--- WORK TO COMPLETE ---
For this exercise, return only the lines in the records below from the one holding "[245.84-246.84s]" through the one holding "[0:00.00-0:08.60]", including both, exactly as they appear and without pictures.

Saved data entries
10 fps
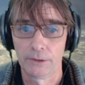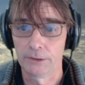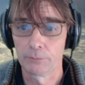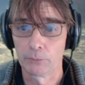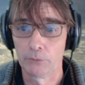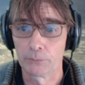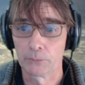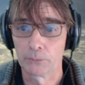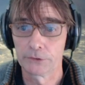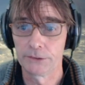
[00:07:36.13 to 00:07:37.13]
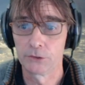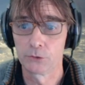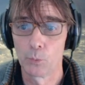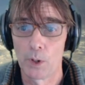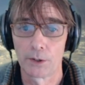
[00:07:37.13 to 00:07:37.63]
This, of course, this
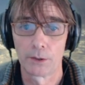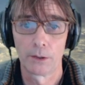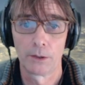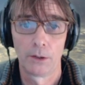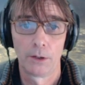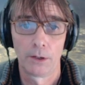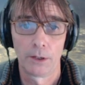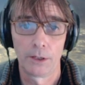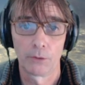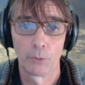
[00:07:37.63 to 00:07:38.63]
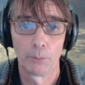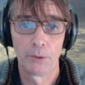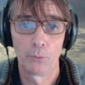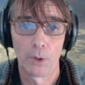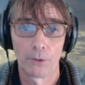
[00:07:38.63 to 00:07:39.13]
is 1, here will
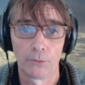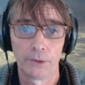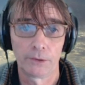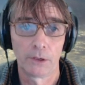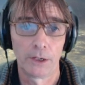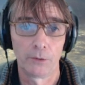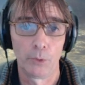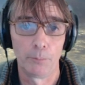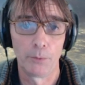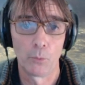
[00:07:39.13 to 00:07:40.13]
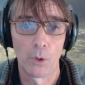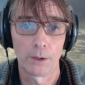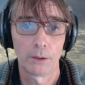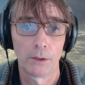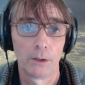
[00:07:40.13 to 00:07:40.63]
be 1, on this line will be
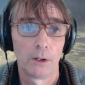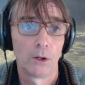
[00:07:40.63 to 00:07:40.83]
1,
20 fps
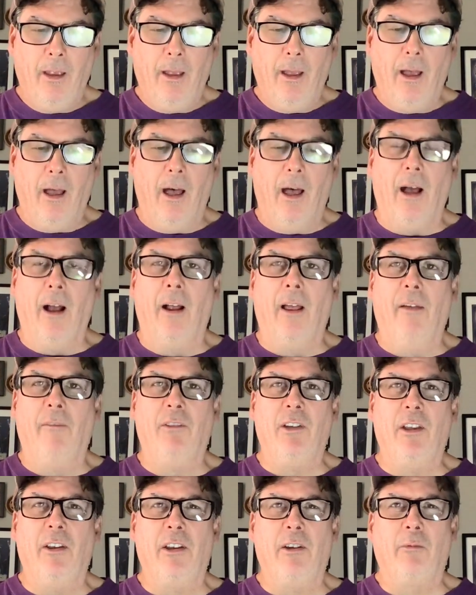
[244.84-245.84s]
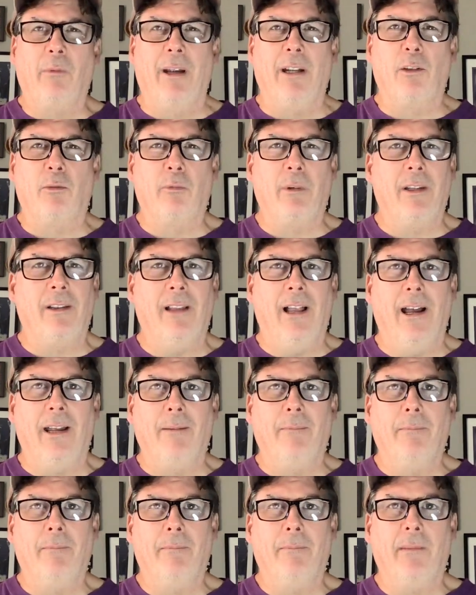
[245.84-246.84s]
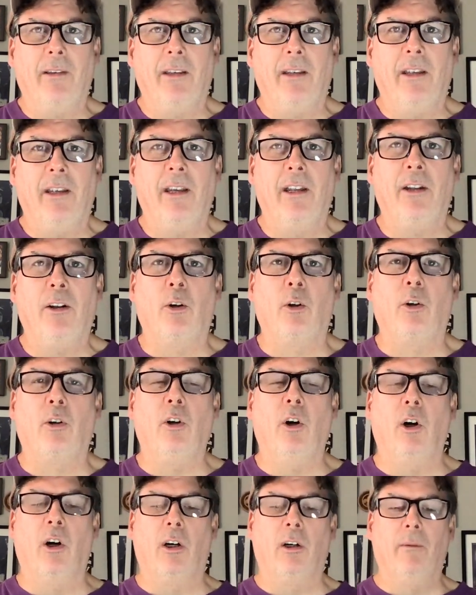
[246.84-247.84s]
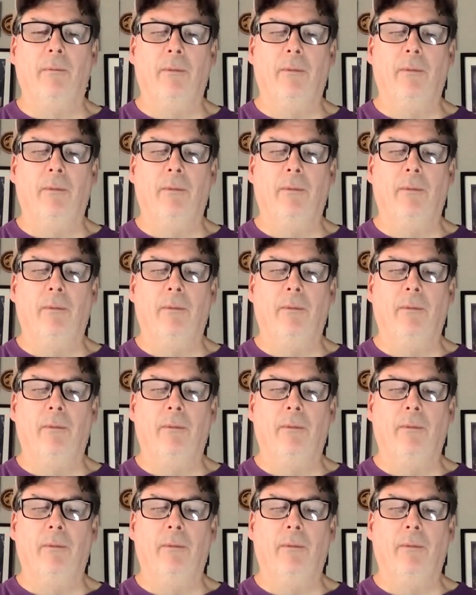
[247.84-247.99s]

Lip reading: Evidently, he ran a red light, hit her car,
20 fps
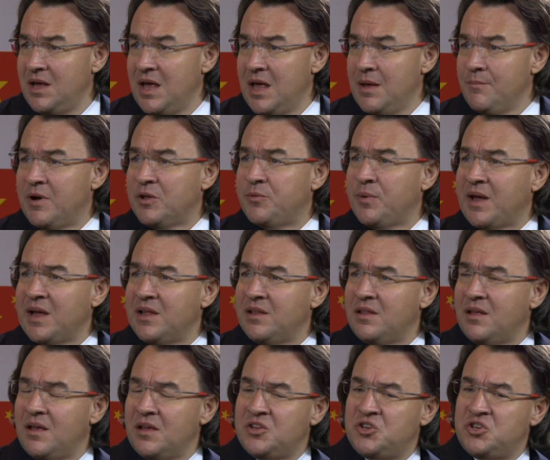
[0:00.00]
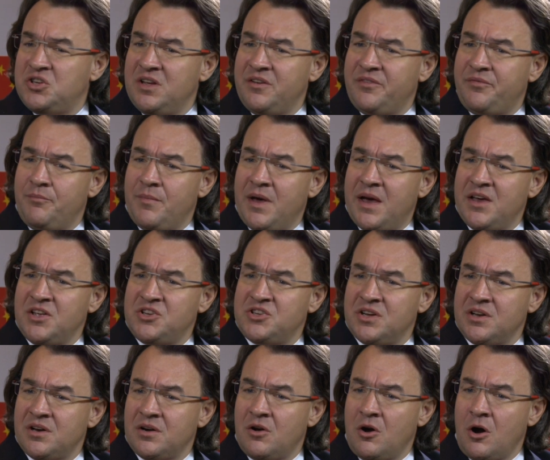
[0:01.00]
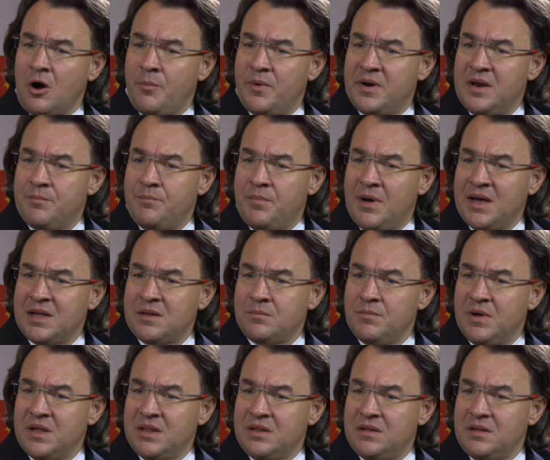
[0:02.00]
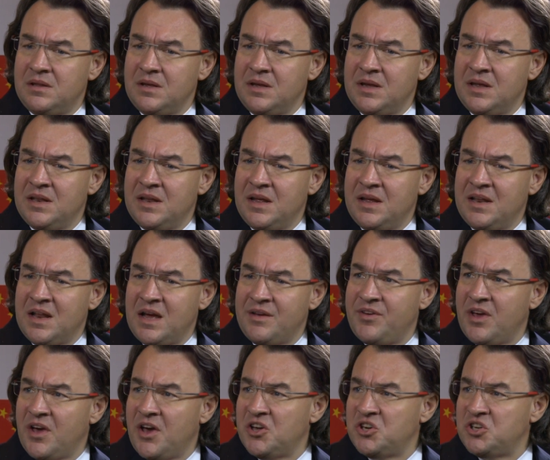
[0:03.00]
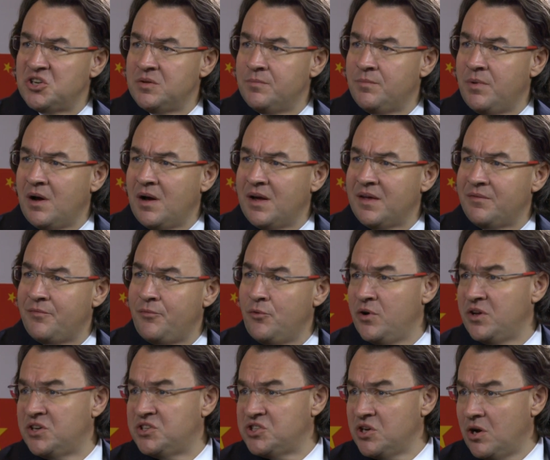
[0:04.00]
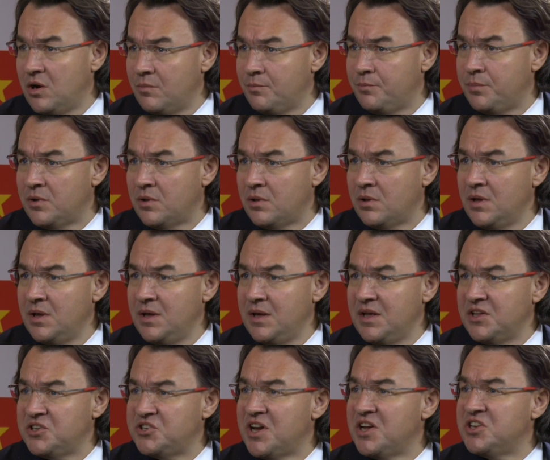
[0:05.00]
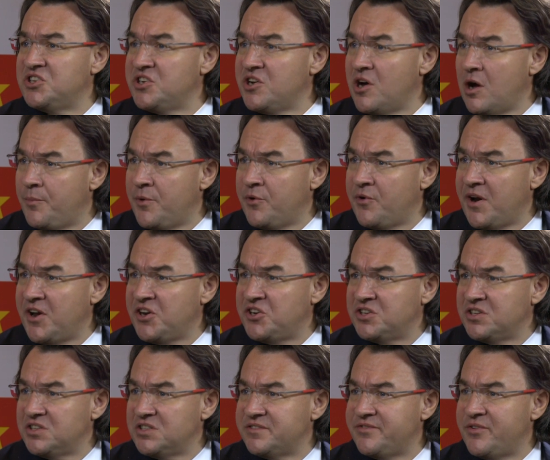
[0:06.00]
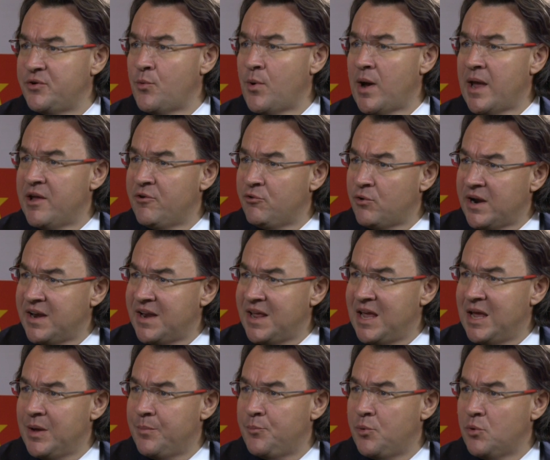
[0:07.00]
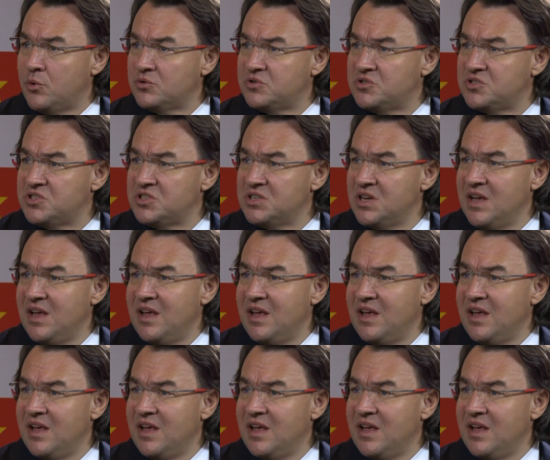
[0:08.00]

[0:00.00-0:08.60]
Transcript: But we can achieve major carbon abatement in aviation by, for example, changing operations, the way we run airports,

--- YOUR SOLUTION ---
[245.84-246.84s]
[246.84-247.84s]
[247.84-247.99s]

Lip reading: Evidently, he ran a red light, hit her car,
20 fps
[0:00.00]
[0:01.00]
[0:02.00]
[0:03.00]
[0:04.00]
[0:05.00]
[0:06.00]
[0:07.00]
[0:08.00]

[0:00.00-0:08.60]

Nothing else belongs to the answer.